Assignment:
Nothing may be left out of the listing below but its images; repeat the rest exactly.

Input data:
== Segment start ==

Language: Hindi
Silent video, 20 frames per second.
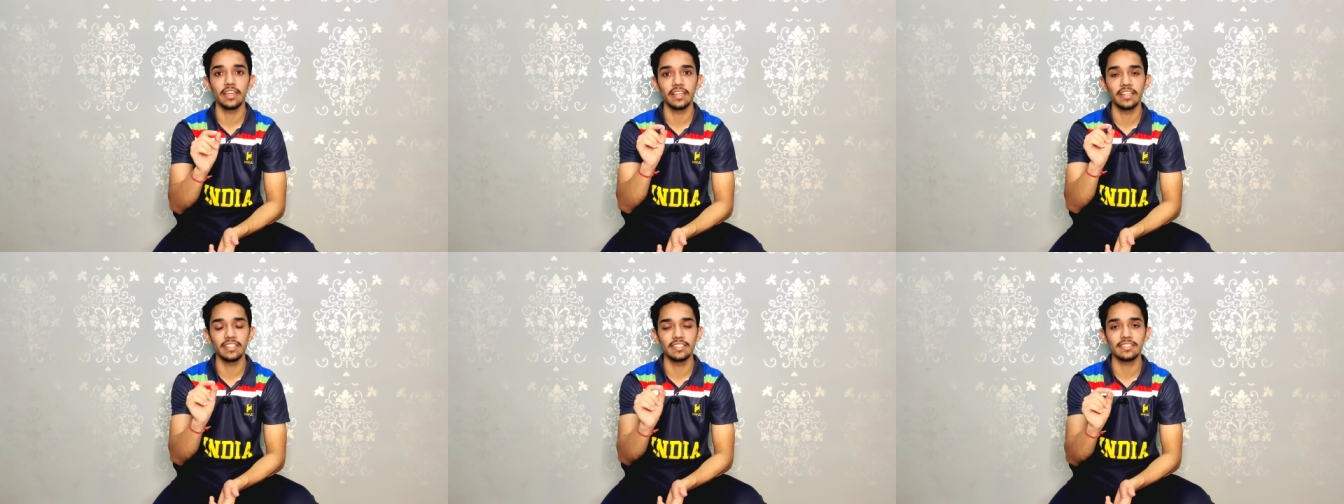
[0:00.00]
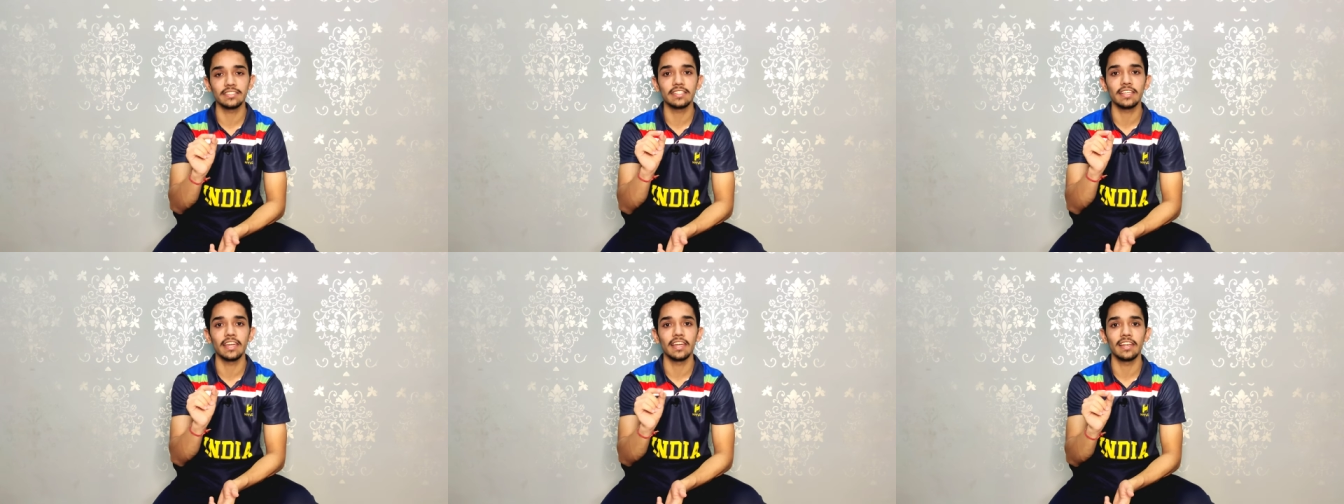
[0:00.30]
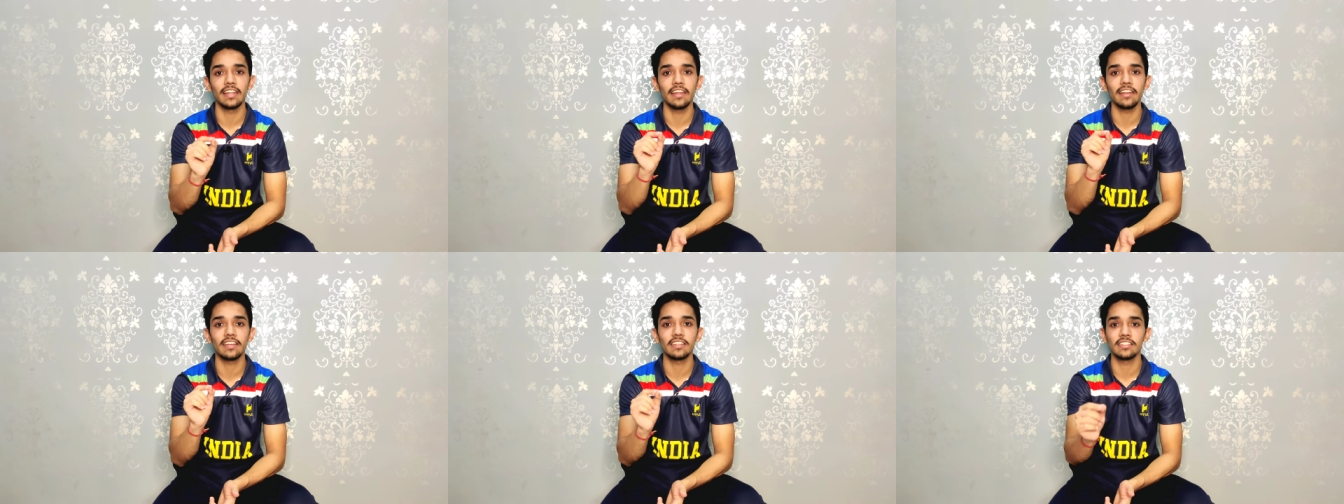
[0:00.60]
इसके
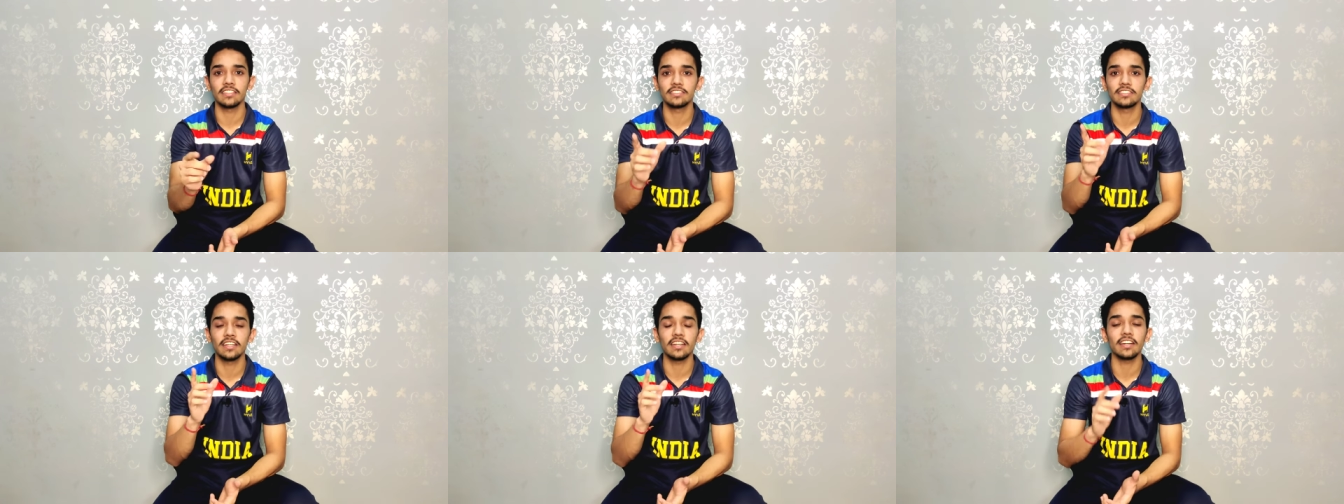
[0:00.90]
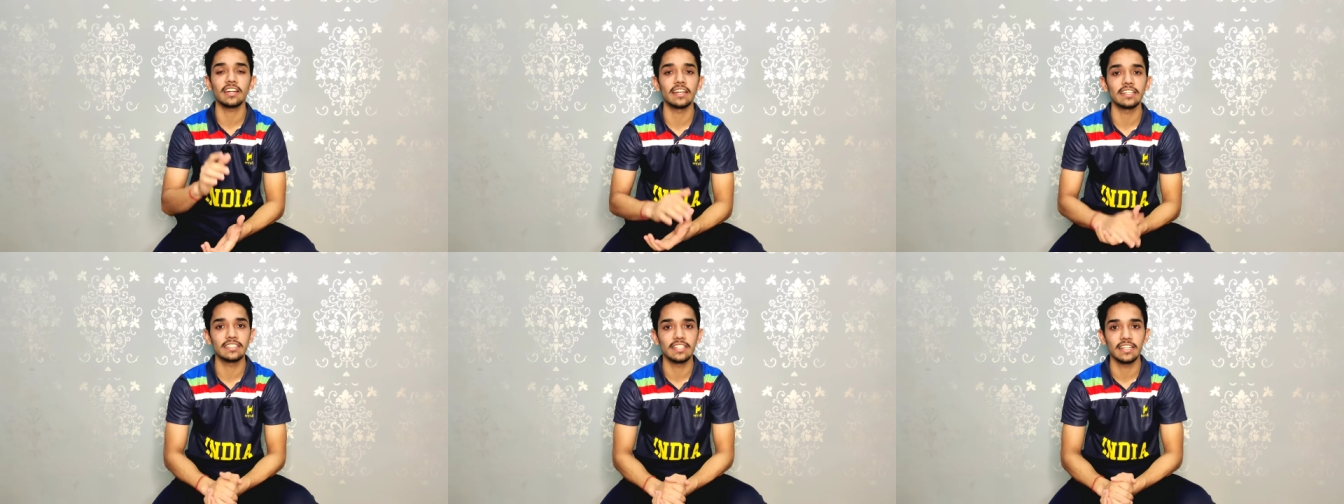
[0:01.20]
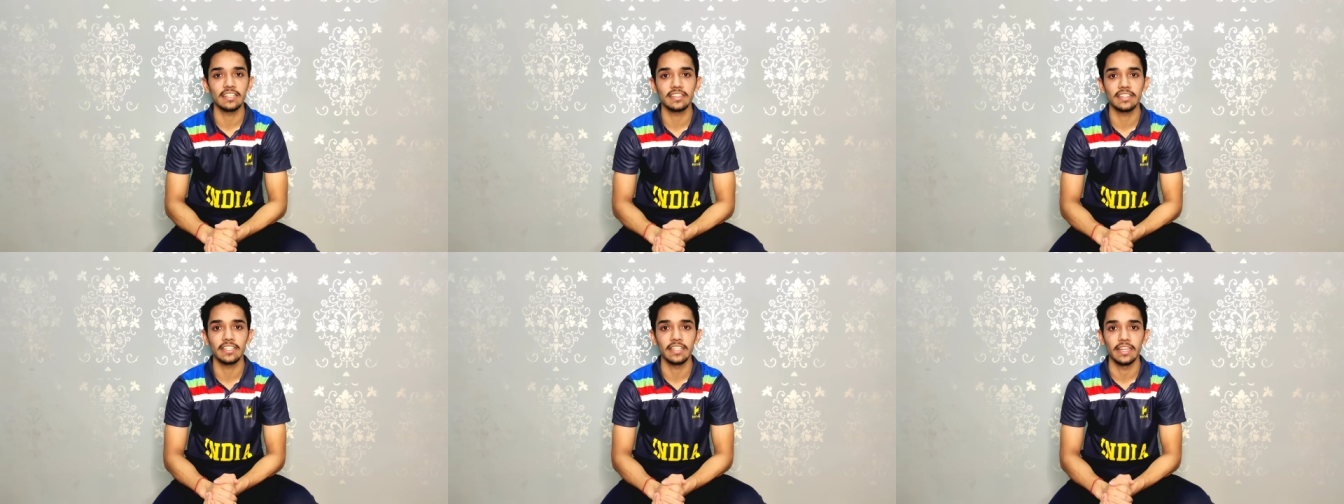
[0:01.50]
लिए रजिस्टर कर
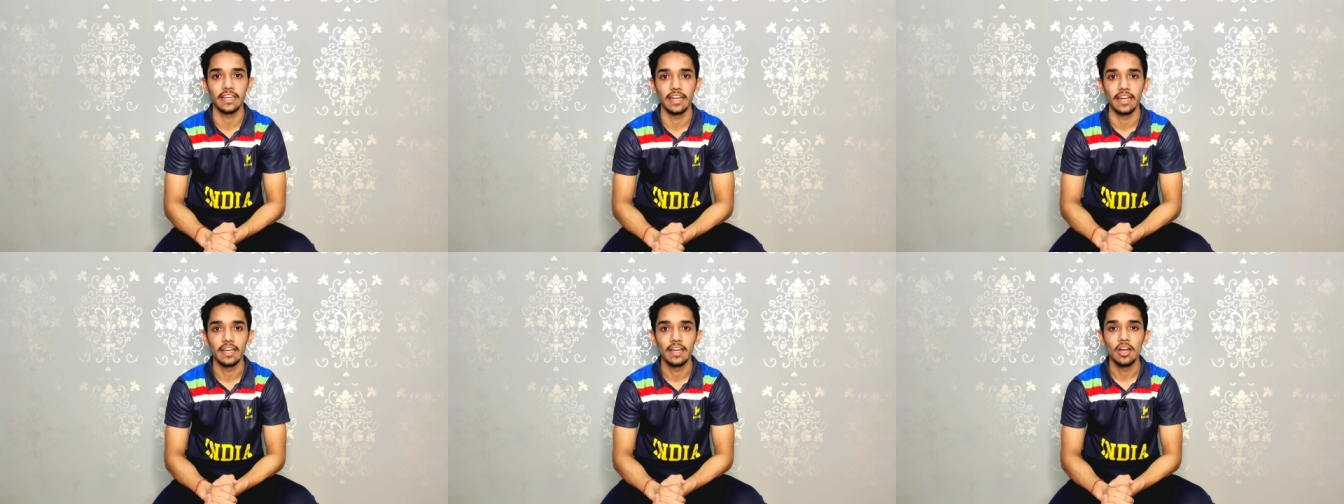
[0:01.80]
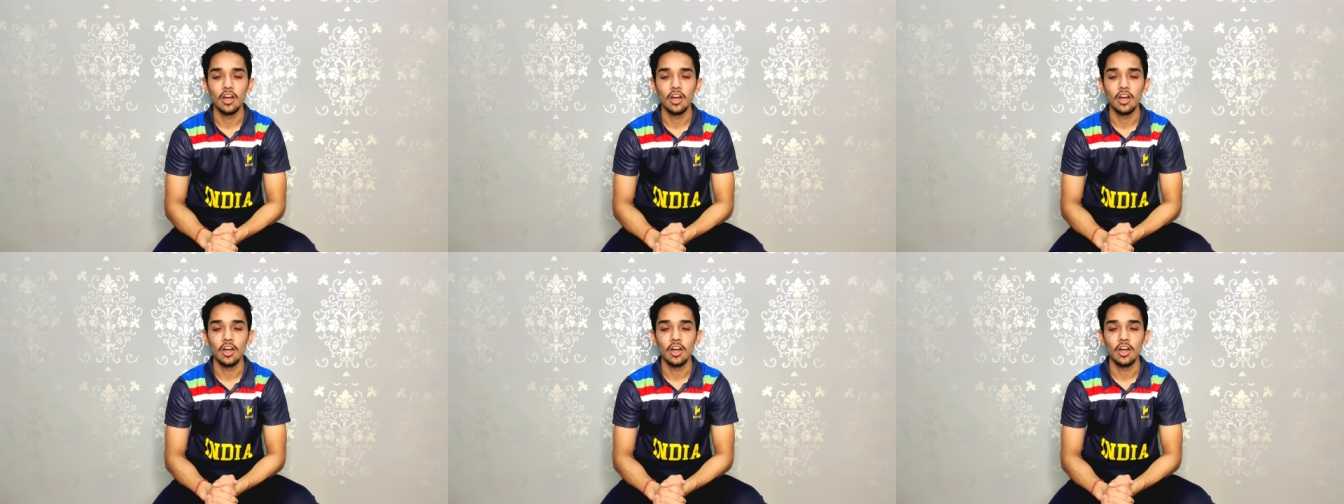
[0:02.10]
सकते हैं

== Segment end ==

Response:
Language: Hindi
Silent video, 20 frames per second.
[0:00.00]
[0:00.30]
[0:00.60]
इसके
[0:00.90]
[0:01.20]
[0:01.50]
लिए रजिस्टर कर
[0:01.80]
[0:02.10]
सकते हैं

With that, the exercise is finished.